• [AIM OF THE EXERCISE] Before copying, remove every picture, and then repeat all entries below precisely as written.

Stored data
=== Section Start ===

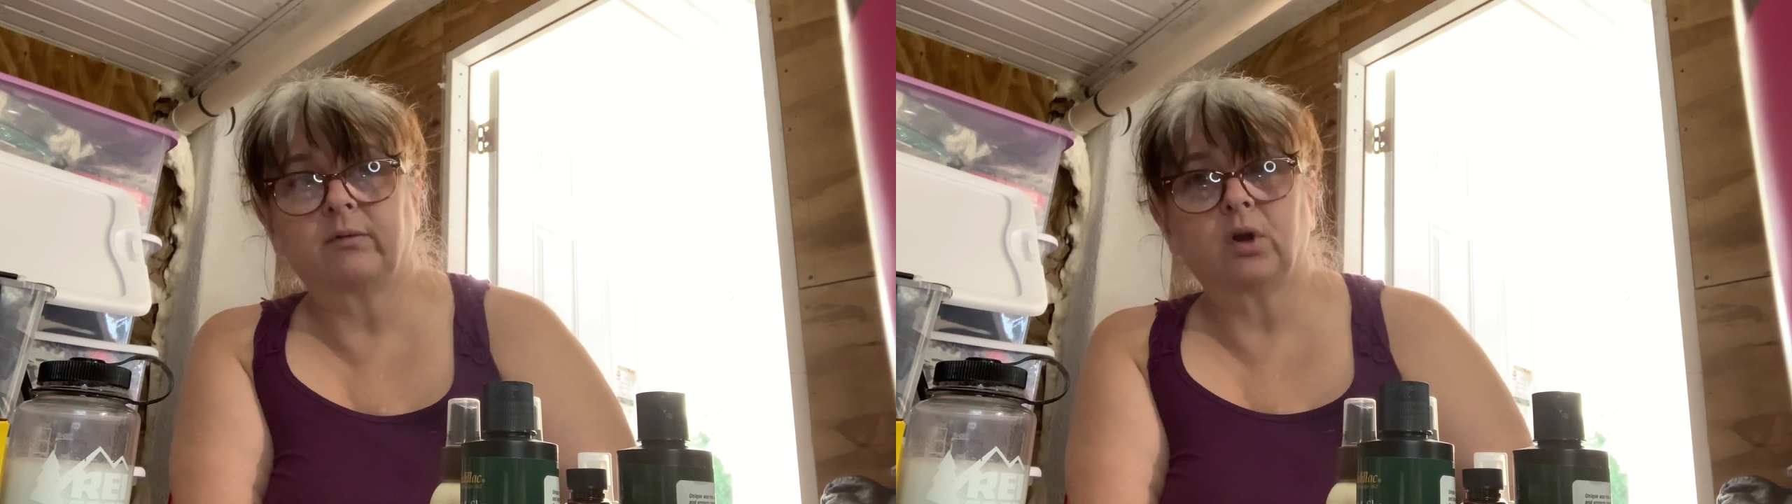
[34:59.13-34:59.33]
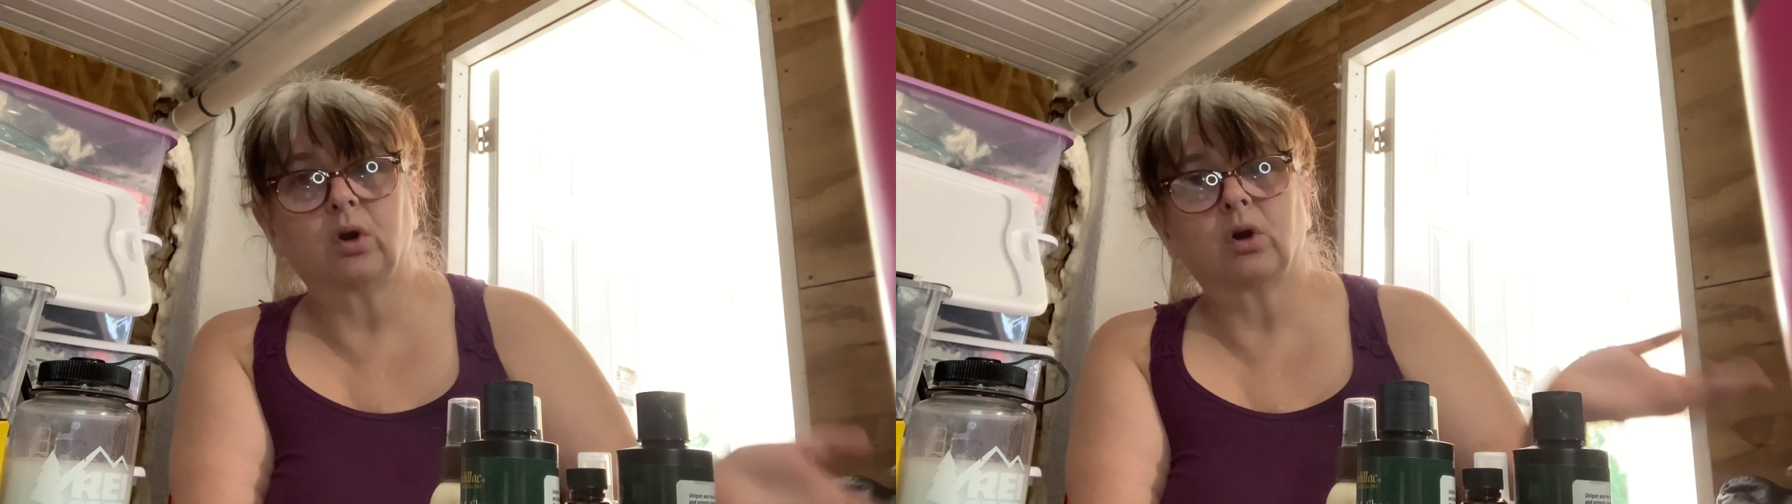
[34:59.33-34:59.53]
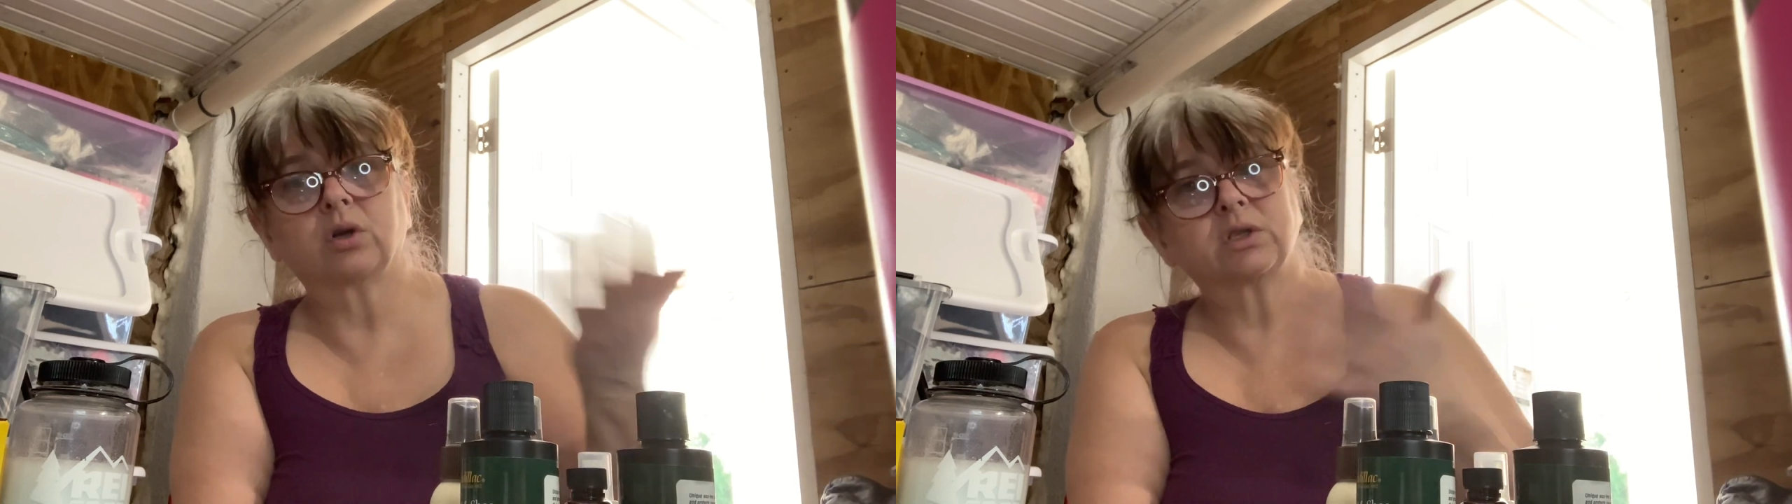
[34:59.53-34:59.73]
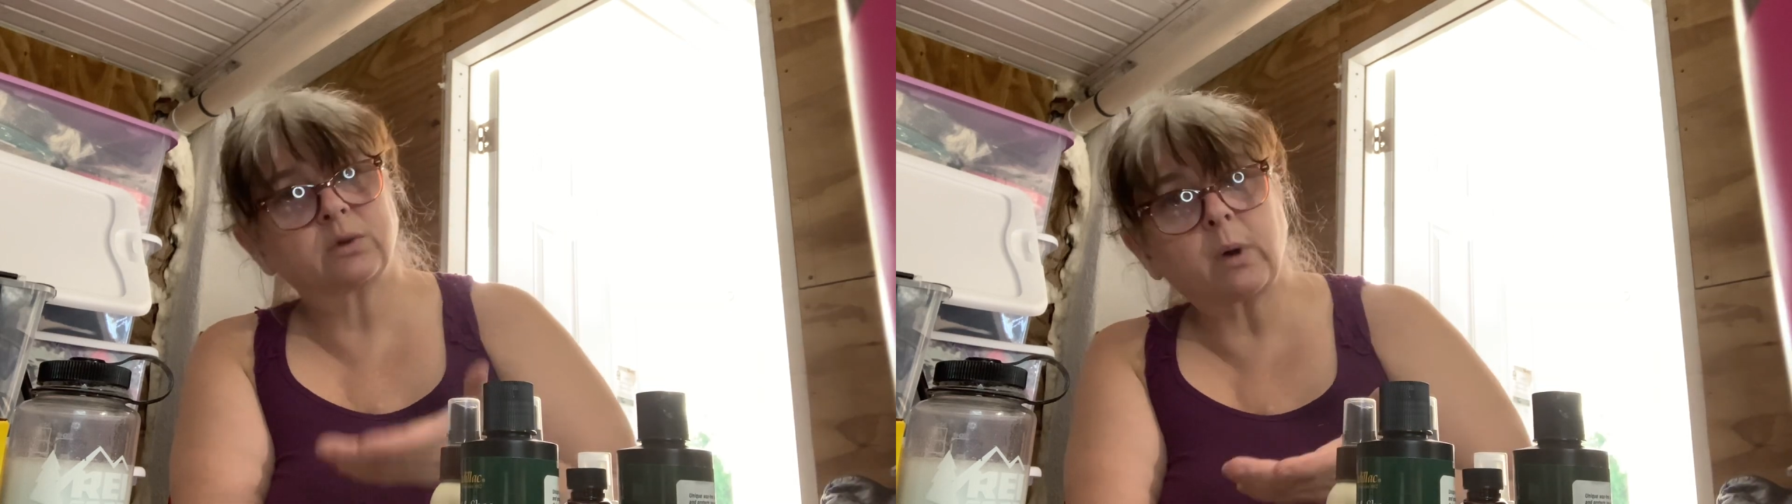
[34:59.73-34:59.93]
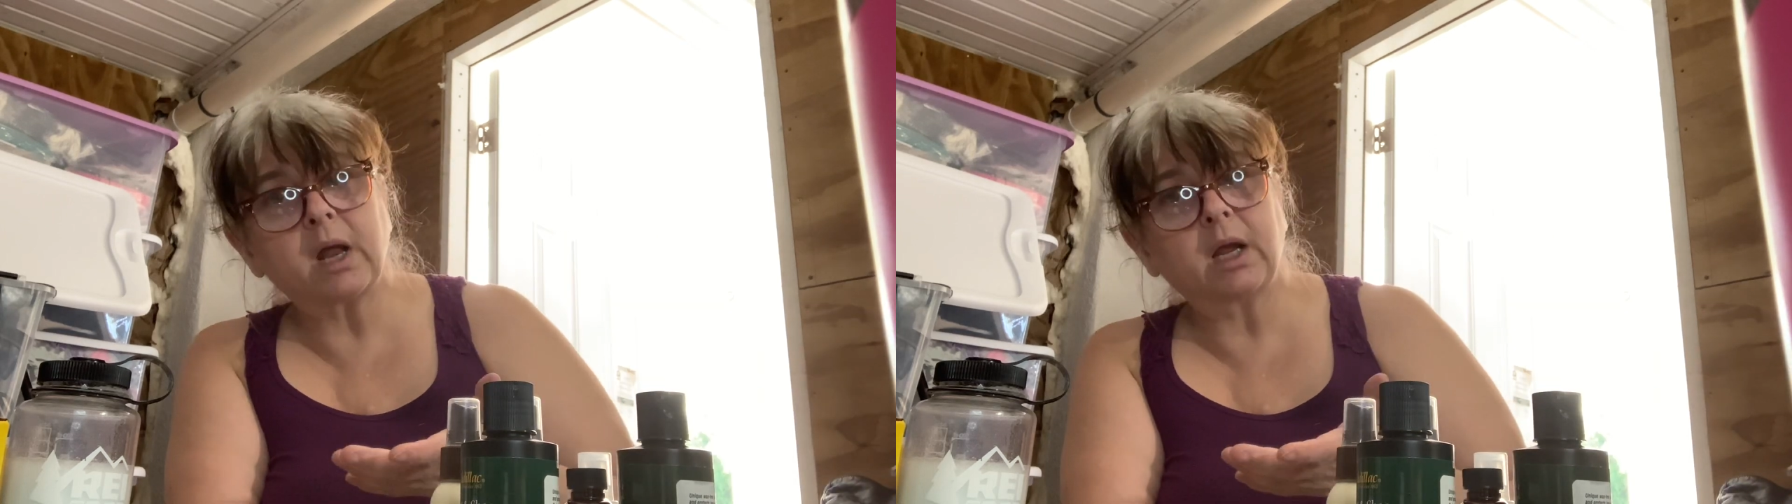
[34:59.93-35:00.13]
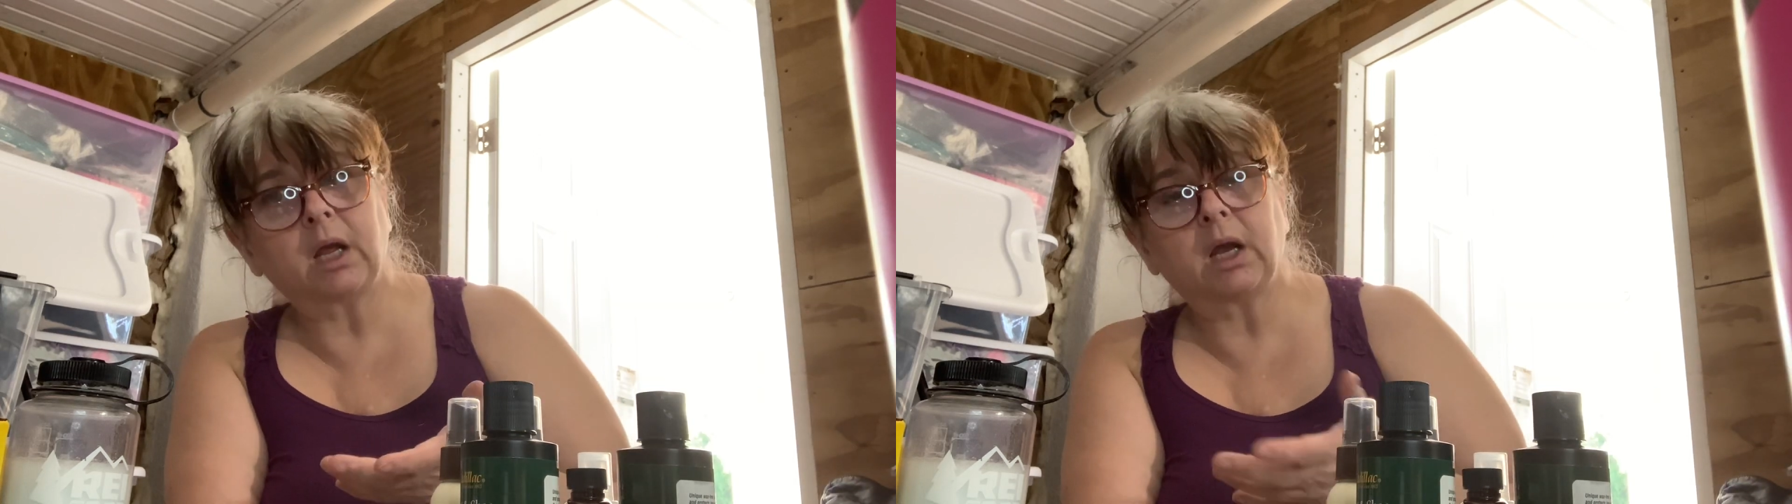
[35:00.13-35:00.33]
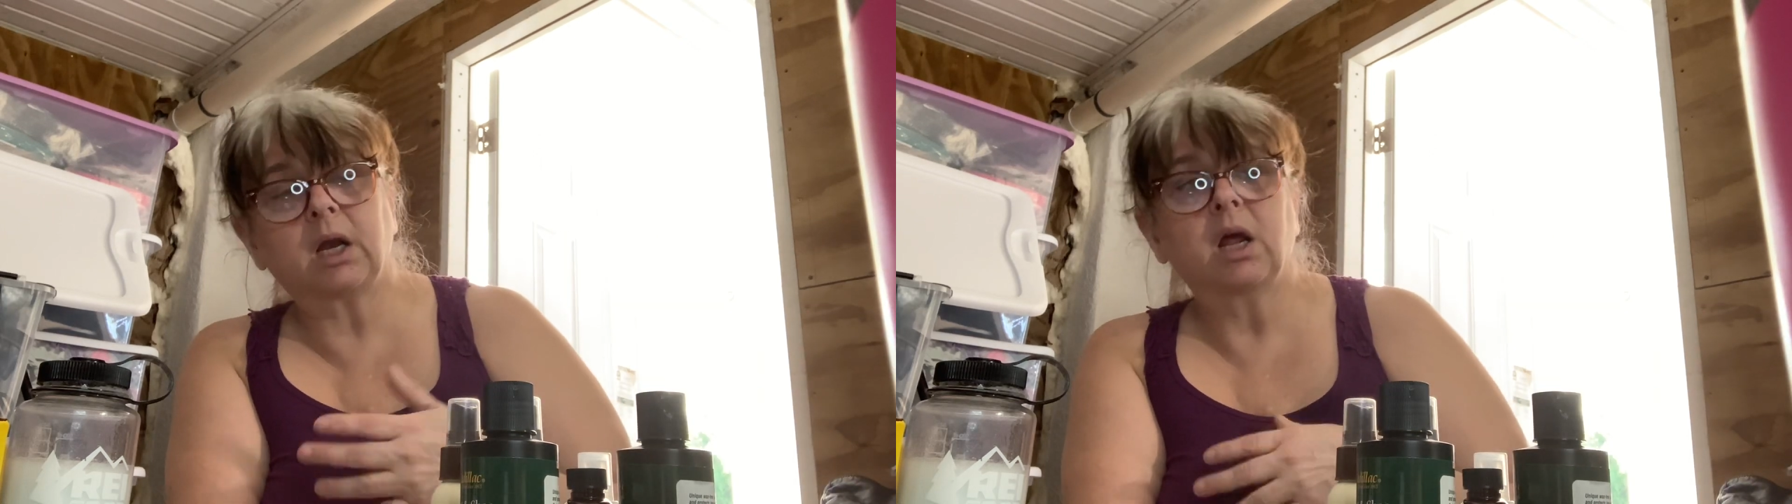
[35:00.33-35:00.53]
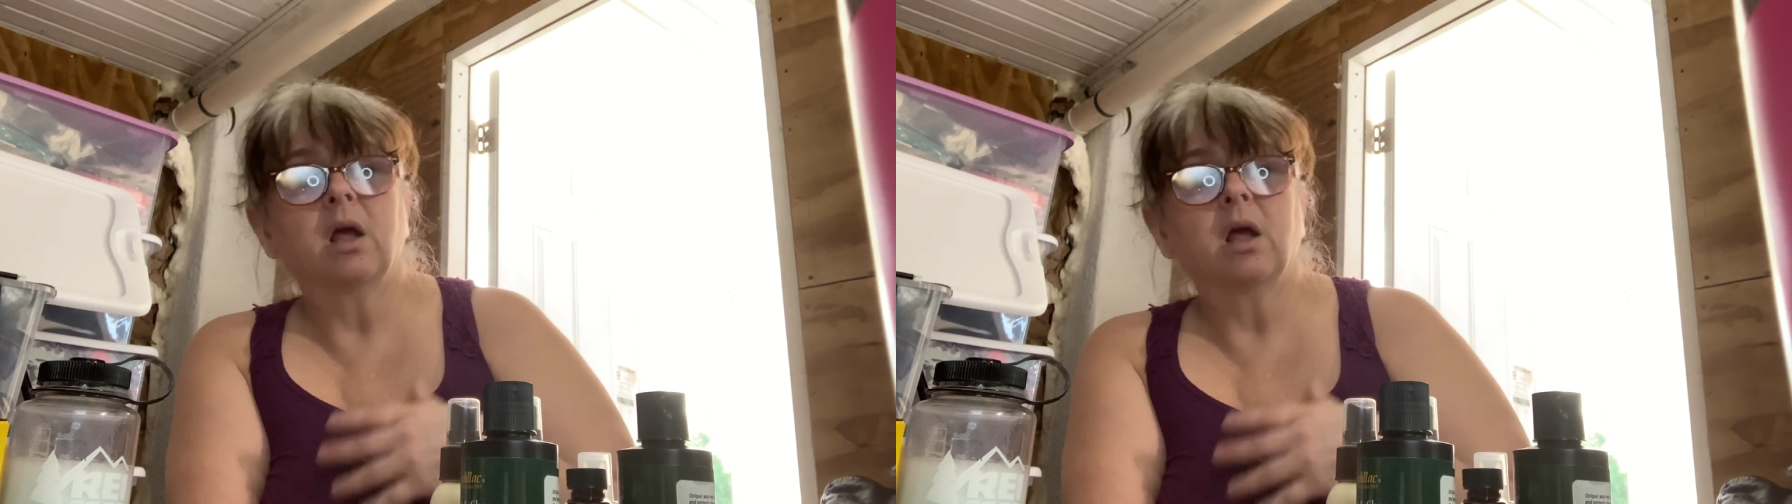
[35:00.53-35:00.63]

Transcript: you're sweating,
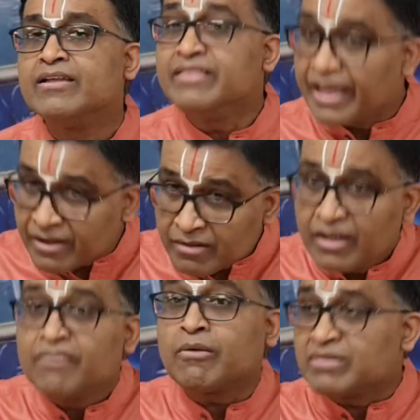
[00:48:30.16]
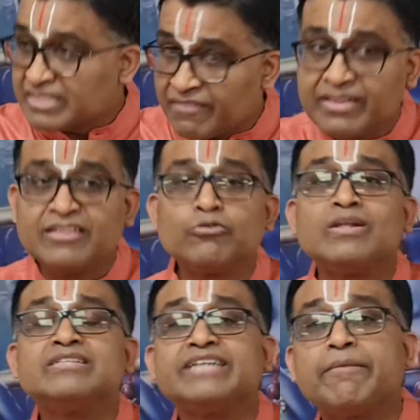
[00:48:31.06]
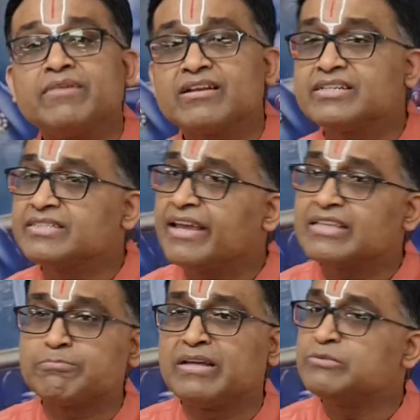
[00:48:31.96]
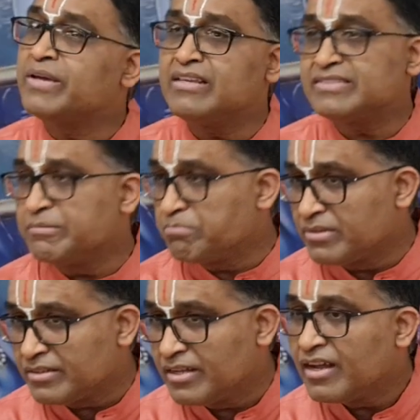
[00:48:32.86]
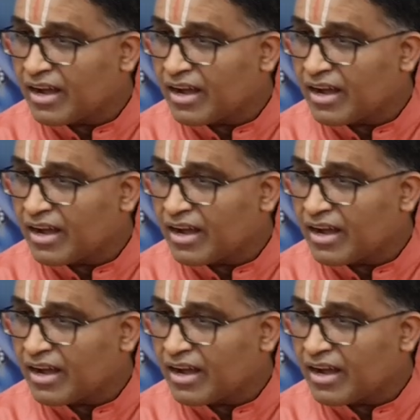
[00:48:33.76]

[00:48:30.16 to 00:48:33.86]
Then from the 7th to 12th chapter, Krishna explains, very simple.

=== Section End ===

• [ANSWER SPACE]
[34:59.13-34:59.33]
[34:59.33-34:59.53]
[34:59.53-34:59.73]
[34:59.73-34:59.93]
[34:59.93-35:00.13]
[35:00.13-35:00.33]
[35:00.33-35:00.53]
[35:00.53-35:00.63]

Transcript: you're sweating,
[00:48:30.16]
[00:48:31.06]
[00:48:31.96]
[00:48:32.86]
[00:48:33.76]

[00:48:30.16 to 00:48:33.86]
Then from the 7th to 12th chapter, Krishna explains, very simple.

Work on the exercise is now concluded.